For some reason, I decided to keep my nervous breakdown post up; I think it was because I knew what was coming needed to be shared. I started to get the help I needed, and have been on a rollercoaster ride of addiction and mental health treatment ever since. I shared my story in intimate detail on my private social media accounts; these were long posts filled with emotion and ugly truths about myself. Much to my shock, people enjoyed reading them! When I started, I thought I was essentially journaling to myself in a semi-public forum, but no, there was more interaction on my social media accounts than there had been in years. I got a variety of different responses (including the ugly), but they were mostly positive, motivating, and heartwarming.
Then I started getting the responses that really made me want to put my story publicly into the world; people started coming to me to confide their own struggles with me. Some just thanked me for being a voice or making them feel less alone; some asked me what treatment was like because they were scared to try it. I ended up talking multiple friends into and through treatment, and that felt important, I know some of my friends wouldn’t be with us anymore had they not gotten help. I had one friend apologize for taking so much of my time and said: “but you’re the only person I know who’s been through this and knows what it’s like.” I knew that couldn’t have been true; I was just the only one so blatantly open about it.
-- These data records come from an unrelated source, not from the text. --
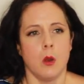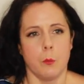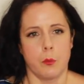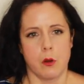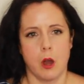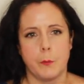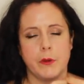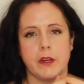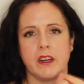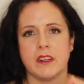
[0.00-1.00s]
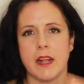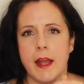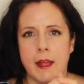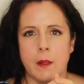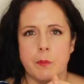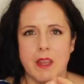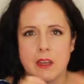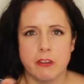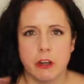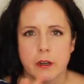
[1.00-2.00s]
proper
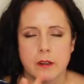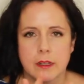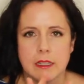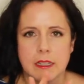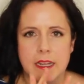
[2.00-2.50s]
internal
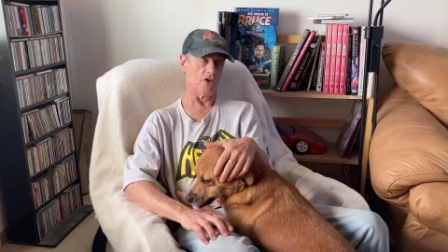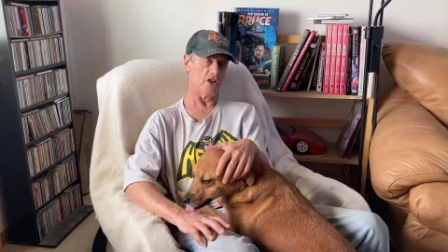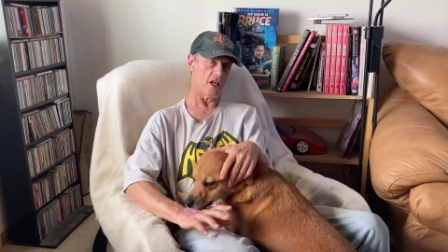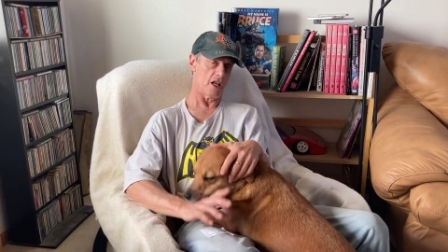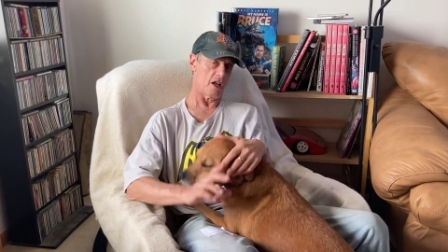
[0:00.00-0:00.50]
You
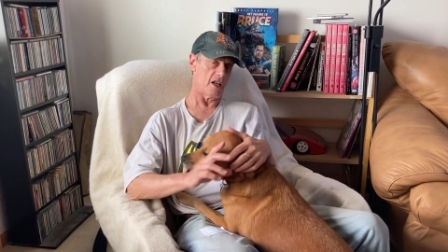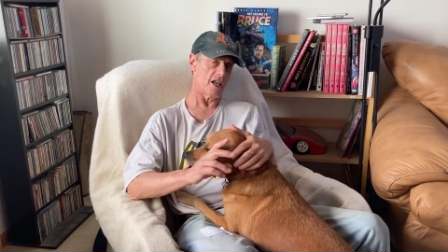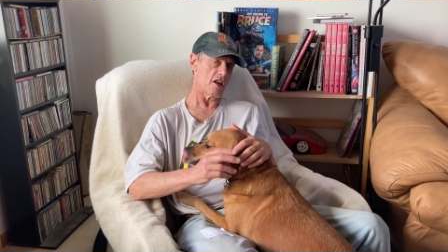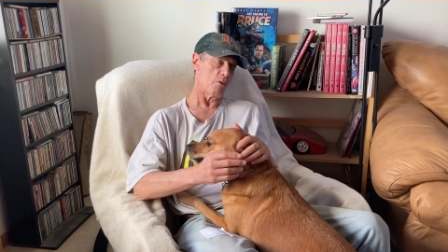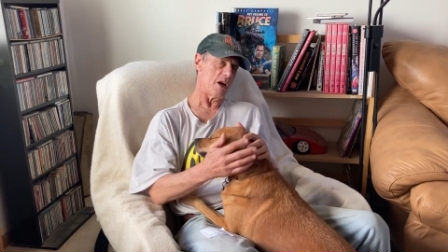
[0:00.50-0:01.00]
can get,
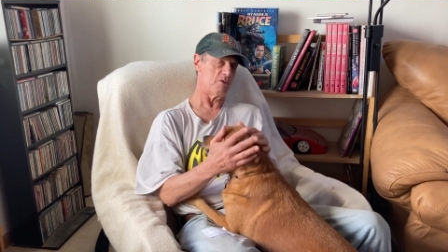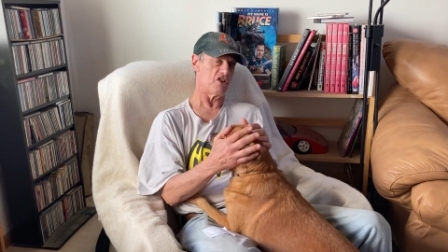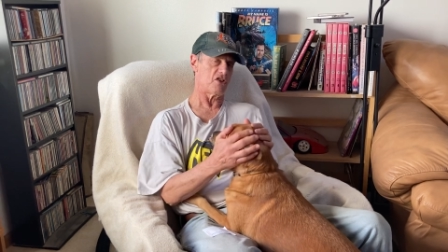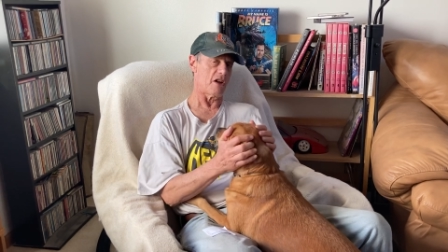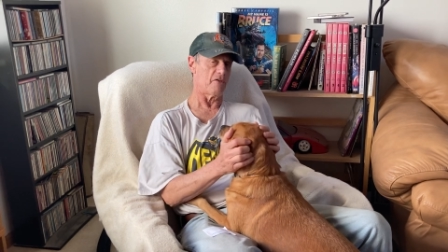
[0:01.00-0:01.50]
get away with
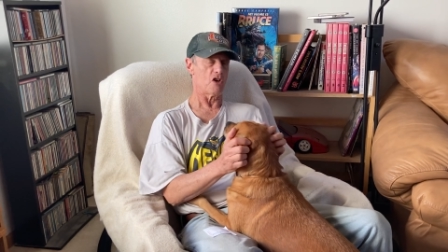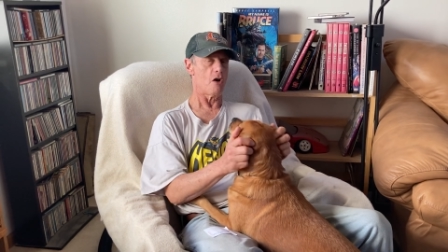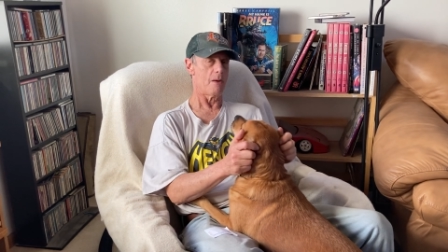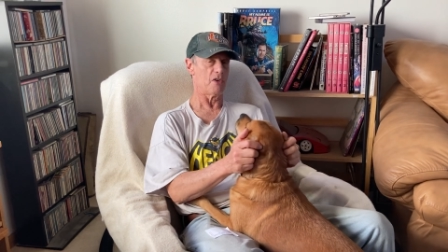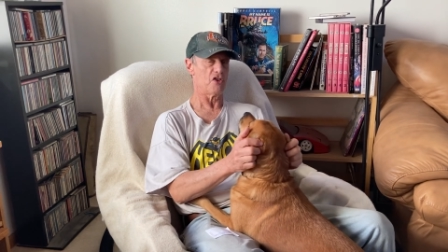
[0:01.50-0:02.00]
stuff in
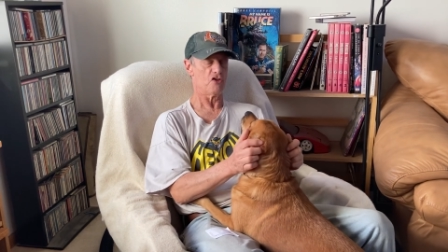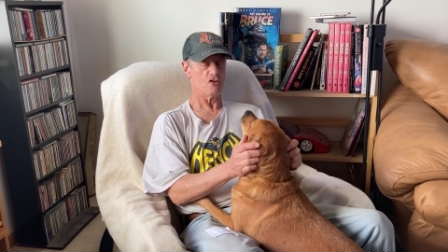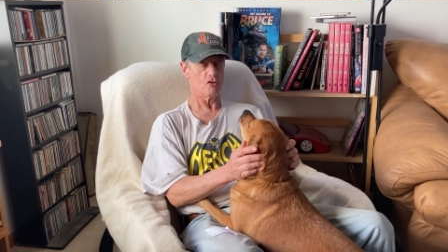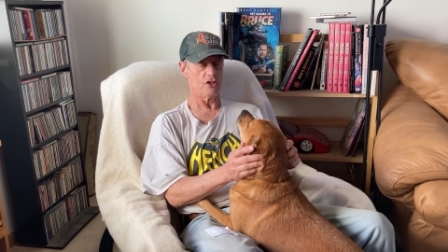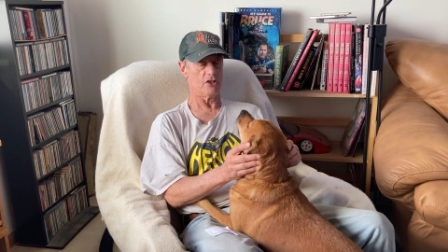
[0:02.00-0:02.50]
comics you
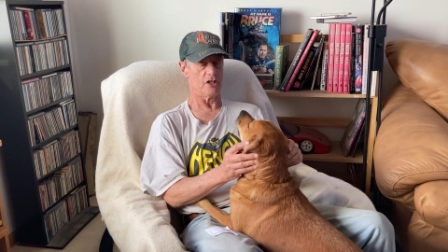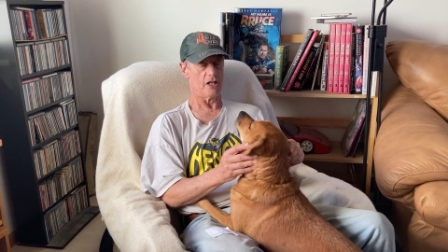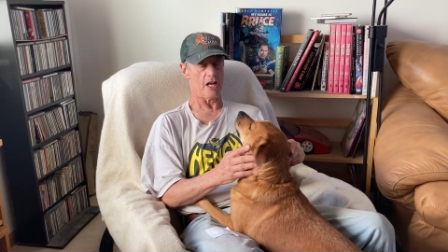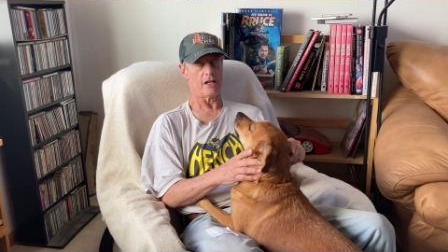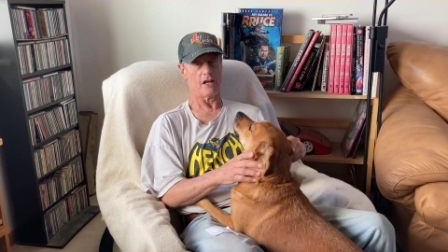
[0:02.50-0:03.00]
couldn't
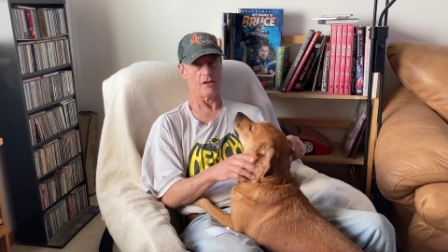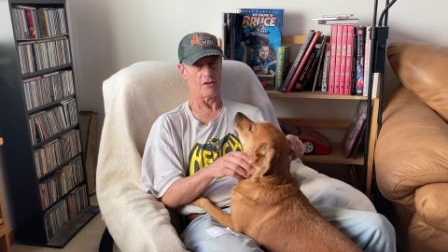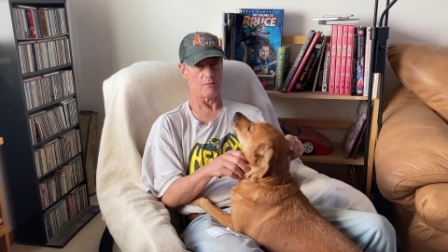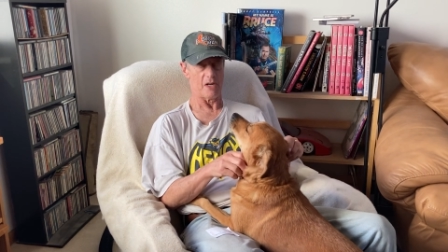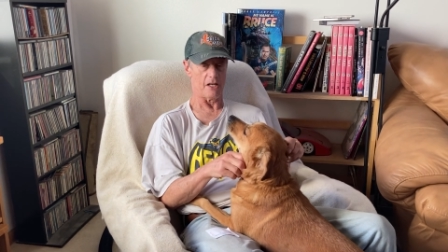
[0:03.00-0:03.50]
in any
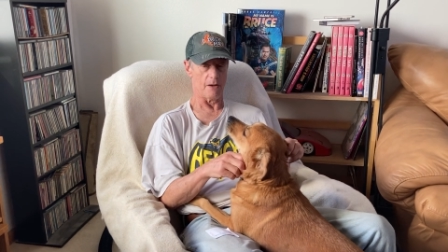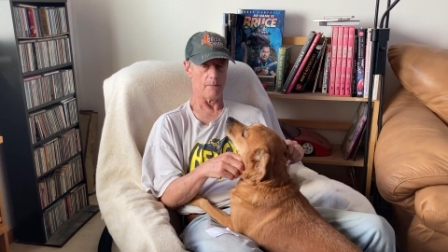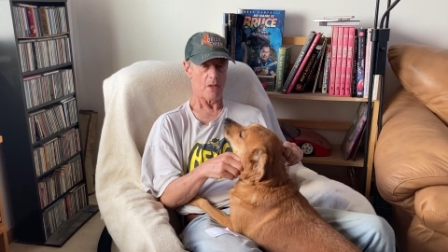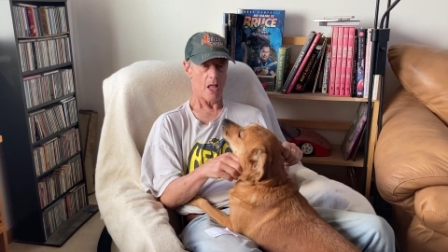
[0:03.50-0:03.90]
other medium.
My friend didn’t need to apologize, I wanted to help them. My story felt small and insignificant, at times I even felt self-absorbed writing about it, but I wanted anyone who was silently struggling to at least know they weren’t alone. Now, I want to share my story with more people. I would never wish the feelings of isolation, loneliness, guilt, fear, and shame on anyone. So, here we are, I’m posting my nervous breakdown and all that has come (and will come) with it to the internet.
I feel like adding a little disclaimer here:
- I am not a writer in the least, my spelling and grammar are terrible. I am aware and I’ll never get better if I don’t practice, so don’t think this will be written in published author quality, you’re getting high school drop-out quality.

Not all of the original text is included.